++++ Stored data

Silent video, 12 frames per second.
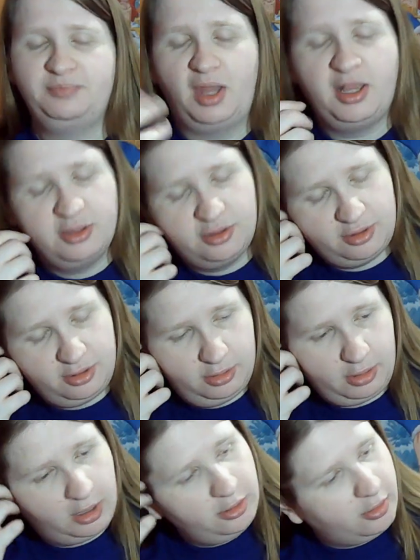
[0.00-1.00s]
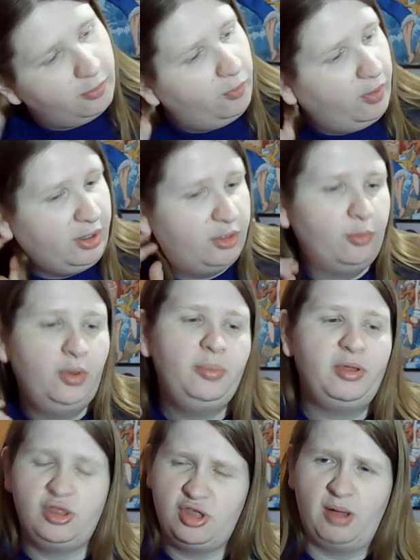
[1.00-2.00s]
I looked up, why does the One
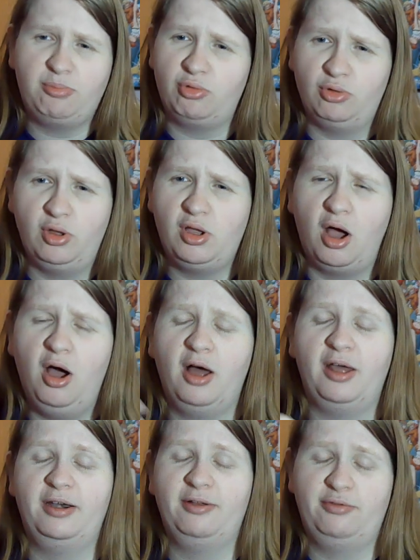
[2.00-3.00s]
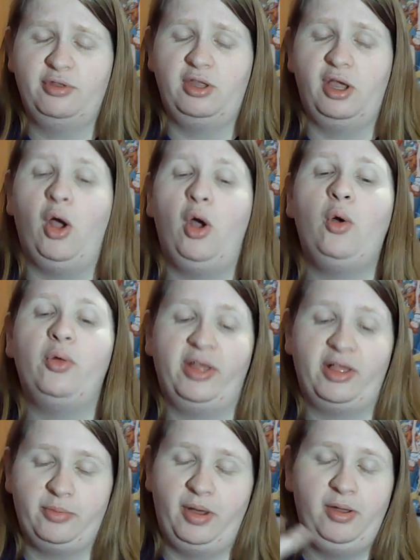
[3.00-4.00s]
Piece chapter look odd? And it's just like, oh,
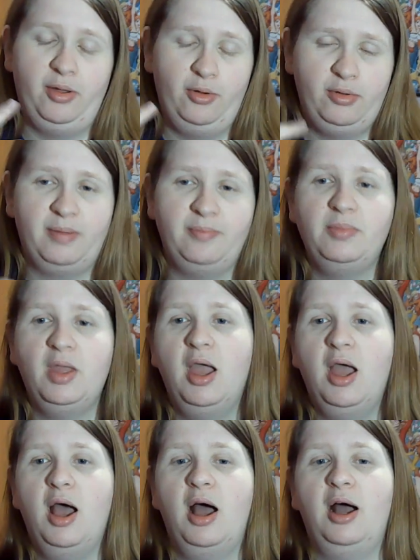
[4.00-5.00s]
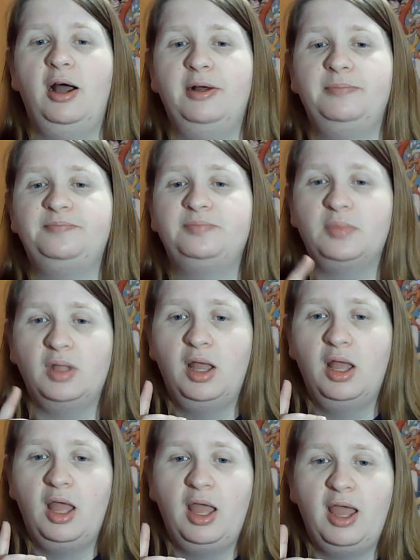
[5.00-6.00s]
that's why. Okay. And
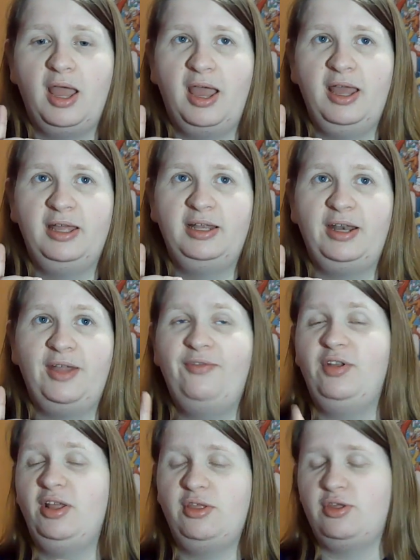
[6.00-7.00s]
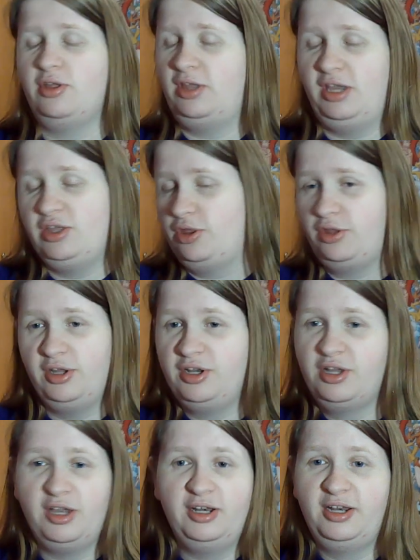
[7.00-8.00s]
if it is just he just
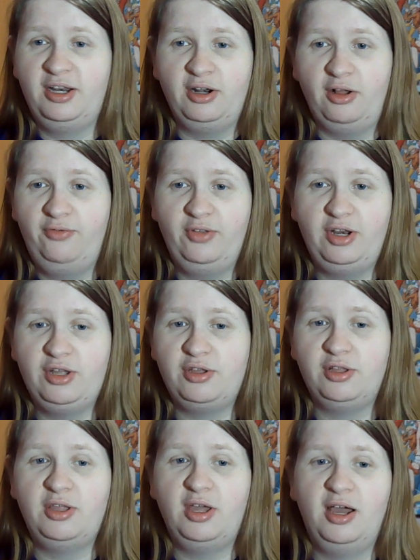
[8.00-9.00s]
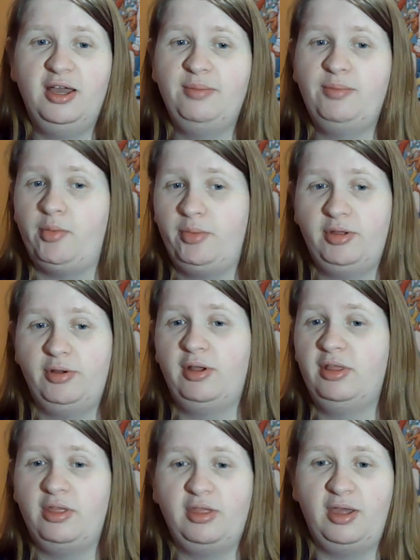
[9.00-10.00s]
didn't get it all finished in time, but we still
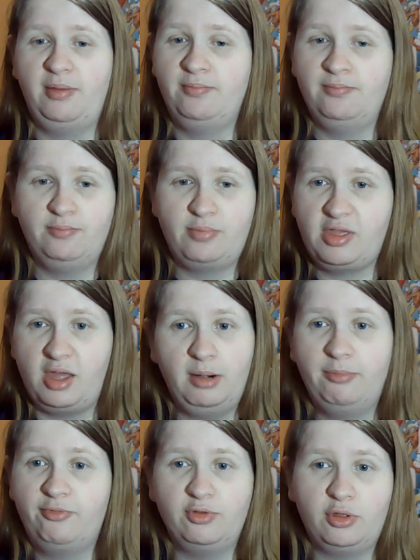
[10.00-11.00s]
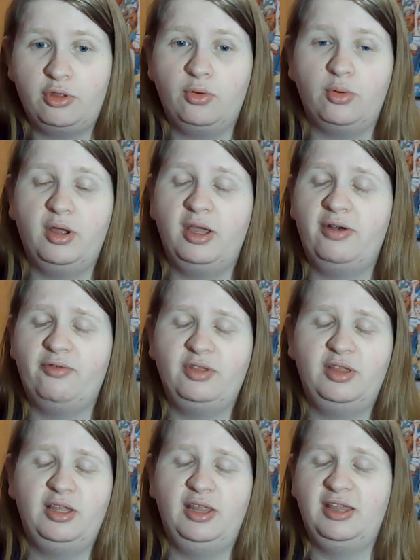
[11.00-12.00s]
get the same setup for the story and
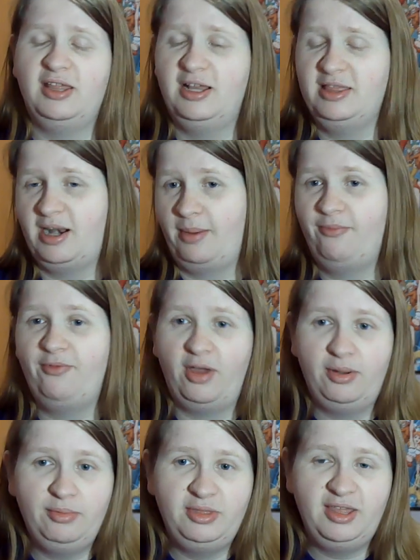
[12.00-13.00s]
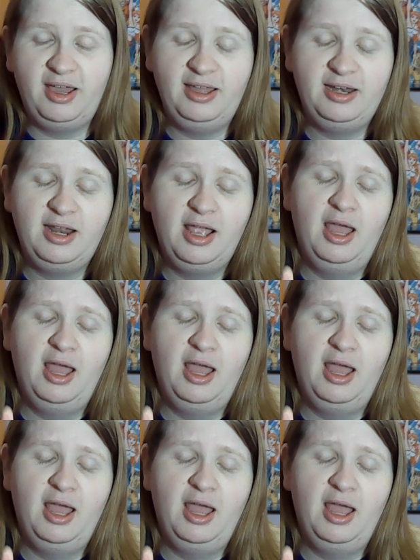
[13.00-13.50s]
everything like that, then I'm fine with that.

++++++++
++++ Stored data

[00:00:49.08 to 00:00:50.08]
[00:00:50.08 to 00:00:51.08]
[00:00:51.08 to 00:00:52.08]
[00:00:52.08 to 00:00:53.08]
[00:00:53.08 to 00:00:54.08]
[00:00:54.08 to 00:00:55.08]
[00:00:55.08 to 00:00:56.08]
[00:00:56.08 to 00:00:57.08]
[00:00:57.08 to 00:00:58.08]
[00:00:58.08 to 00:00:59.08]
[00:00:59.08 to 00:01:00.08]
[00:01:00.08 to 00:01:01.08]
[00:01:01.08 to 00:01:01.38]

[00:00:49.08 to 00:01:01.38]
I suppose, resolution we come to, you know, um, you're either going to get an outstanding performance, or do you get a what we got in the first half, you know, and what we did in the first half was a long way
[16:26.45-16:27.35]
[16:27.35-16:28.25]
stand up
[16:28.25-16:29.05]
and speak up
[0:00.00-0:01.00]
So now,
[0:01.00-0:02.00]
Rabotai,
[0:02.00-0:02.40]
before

++++++++

(Task details): Reproducing the whole listing above is not the task. Copy exactly only the lines from the one with "[00:00:56.08 to 00:00:57.08]" to the one with "[00:01:01.08 to 00:01:01.38]", both kept.

(Your solution):
[00:00:56.08 to 00:00:57.08]
[00:00:57.08 to 00:00:58.08]
[00:00:58.08 to 00:00:59.08]
[00:00:59.08 to 00:01:00.08]
[00:01:00.08 to 00:01:01.08]
[00:01:01.08 to 00:01:01.38]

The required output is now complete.